At the same time, I’ve heard sermons that were crammed with biblical passages but as I listened was very aware that they were slaves to the preacher, forced to serve his agenda instead of the other way around. I’ve experienced a sermon where the preacher went verse by verse, phrase by phrase, through a passage, believing he was being the most faithful expositor of God’s Word on the planet, and yet almost everything he said had no exegetical foundation. He used the words he revered on the page as launching points for his favorite topics. He was faithful to the words of the passage but not its meaning, manipulating the very Bible he adored.
I grew up memorizing verses from the Bible, for “Your word is a lamp for my feet, a light on my path” (Psalm 119:105 — Thank you, Amy Grant, for the song from it). And I believe there is huge value in “hiding” God’s Word in our hearts (Psalm 119:11). Those memorized passages have been hooks on which I was able to hang so much more of the Scriptures. But way too often, these memorized passages stand alone, divorced from the context in which they were written and used badly, like a hammer being used to open a jar. (As much as I love the conclusions Dallas Willard came to in The Divine Conspiracy, his use of the Scriptures in that book drives me nuts.)
Those who preach through books of the Bible or use a lectionary always start first with the Scriptures. What they do with them afterward determines who is servant and who is master, but at least they’re beginning with the Scriptures. Those who preach topically have a much harder task before them, for they begin with an idea or a circumstance in the world they believe needs to be addressed and must guard themselves from merely using the Scriptures to their own ends. This is why I have preached topically only infrequently, though I don’t avoid it, because there are times when it’s necessary.
Does the sermon take the lead or does it follow where the Scriptures lead?
The Scriptures don’t always go where I want them to. In fact, they often surprise me and take me places I would never expect them to go.
The Beatitudes (Matthew 5:2-12) baffle me every time I stop and consider them. Really. Every single time. The pairing of meekness with inheriting the earth never ceases to bring me up short with a jolt. I spend a lot of time in the Gospels, because Jesus is continually challenging my basic disposition and sending me where I didn’t want to do.
The Psalms lead me through the thick woods of prayer on paths I would never have expected.

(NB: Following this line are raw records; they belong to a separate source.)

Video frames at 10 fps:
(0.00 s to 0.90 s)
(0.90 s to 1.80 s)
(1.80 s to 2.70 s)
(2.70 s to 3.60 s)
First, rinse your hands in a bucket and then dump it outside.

Where I would dip in and step right back out again, I get drawn deeper and deeper into the thickets and sometimes feel lost, not wanting to have engaged with certain emotions the psalmist walks me through.

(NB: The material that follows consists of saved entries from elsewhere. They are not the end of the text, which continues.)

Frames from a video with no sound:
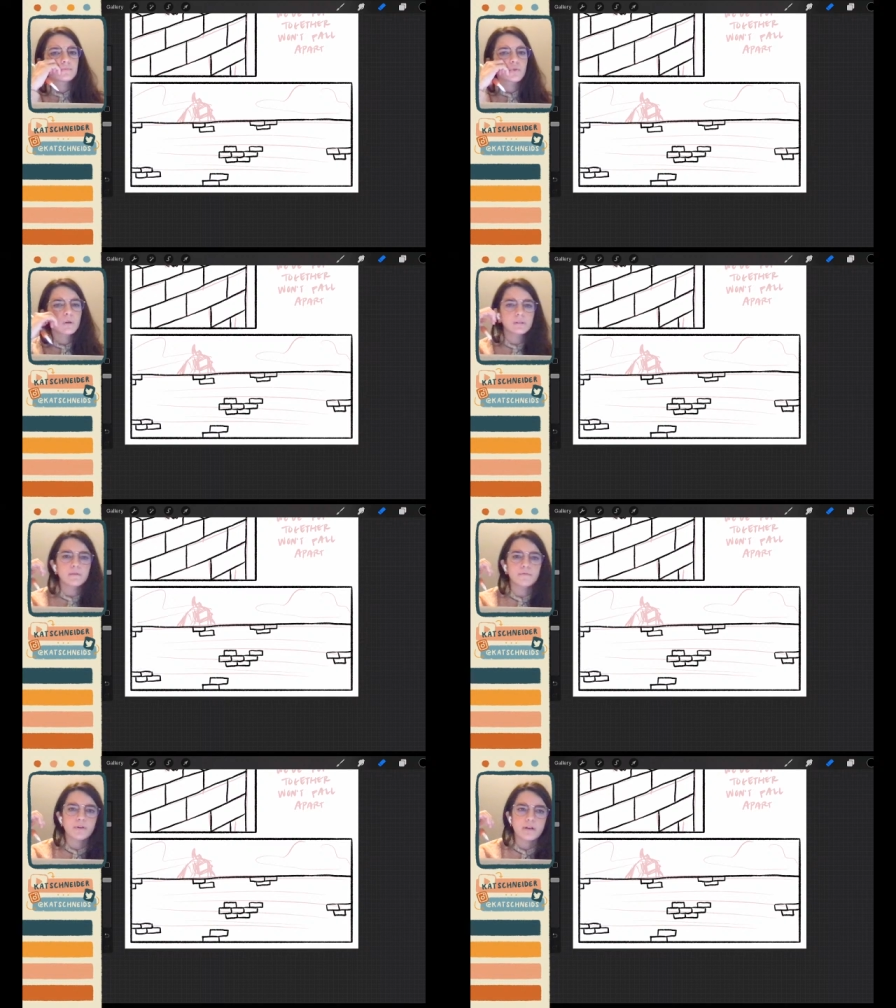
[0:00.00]

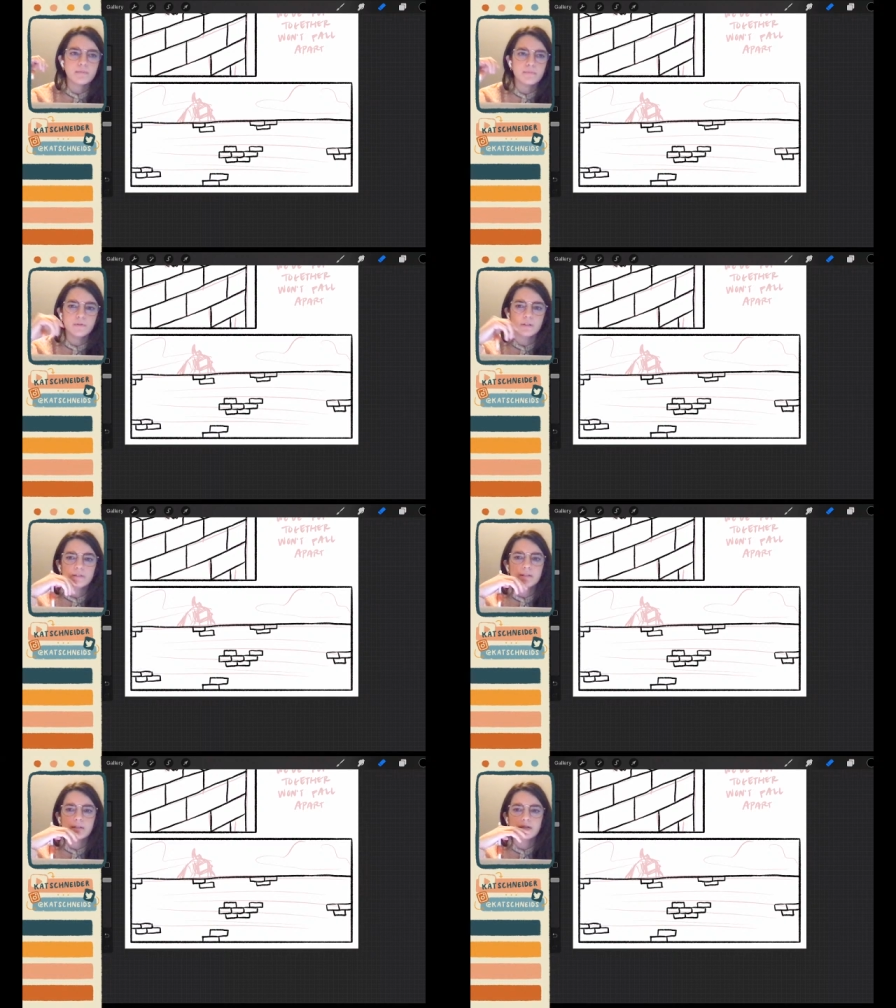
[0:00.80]
royalty-free
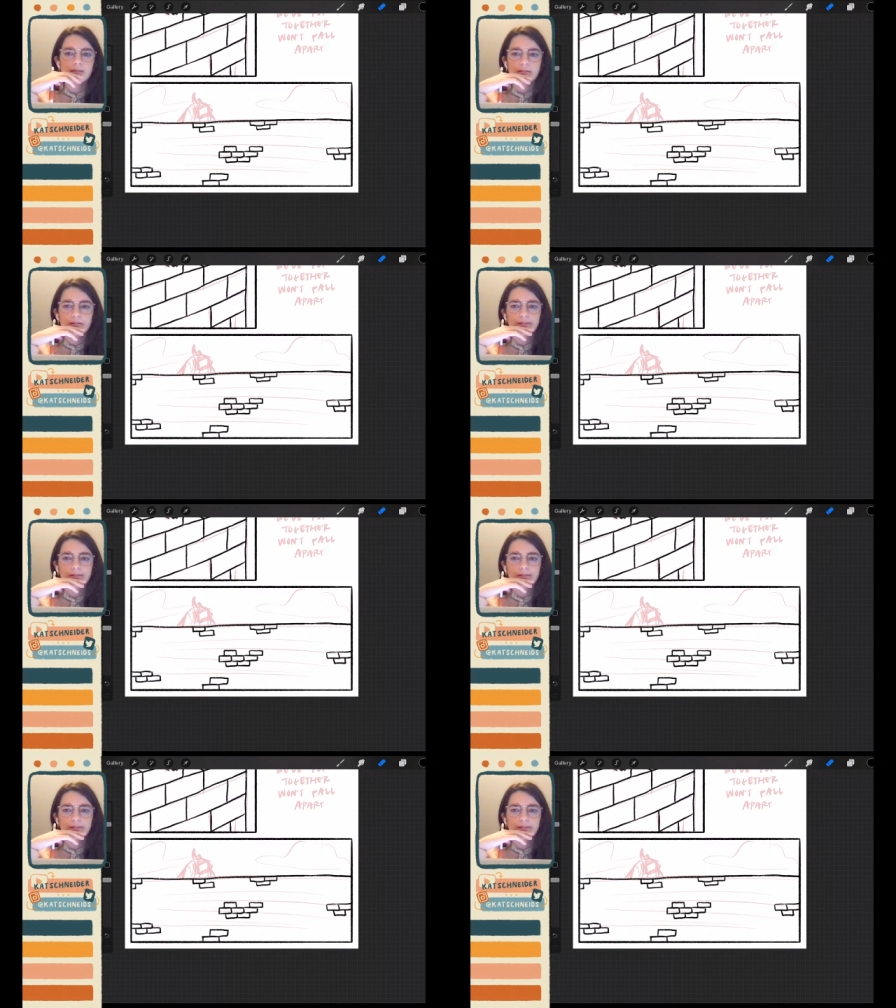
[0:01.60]
music sites.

Paul’s letter are absolutely brilliant. But I would never have written anything like them if I were addressing the situations he was dealing with. Not even close. Having grown up in our overly psychologized era, I would have tried a form of therapy in my letters rather than the concisely incisive theology he offers up. I hate to admit it, but I would have written more about myself and less about Jesus.
It’s these unexpected routes that are so essential for us. They force us to follow God, instead of demanding that God follow us. They tell us that our questions are of less importance than God’s story, God’s mission, God’s answer to what’s wrong in the world.
Reading the Scriptures and preaching them is a game of follow the leader. If I don’t pay the utmost attention, I mess it up and everyone who follows me gets it wrong as well. But if I follow the twists and turns faithfully, everyone who follows after me gets into the game as it ought to be.
The question is: Am I willing to follow where God is leading or do I want to be the leader myself?
In the Isenheim altarpiece, artist Matthias Grunewald paints John the baptizer in the right corner. He’s holding a Bible and pointing to Jesus.
This is the preacher’s job. To faithfully read the Scriptures and by them to point to Jesus.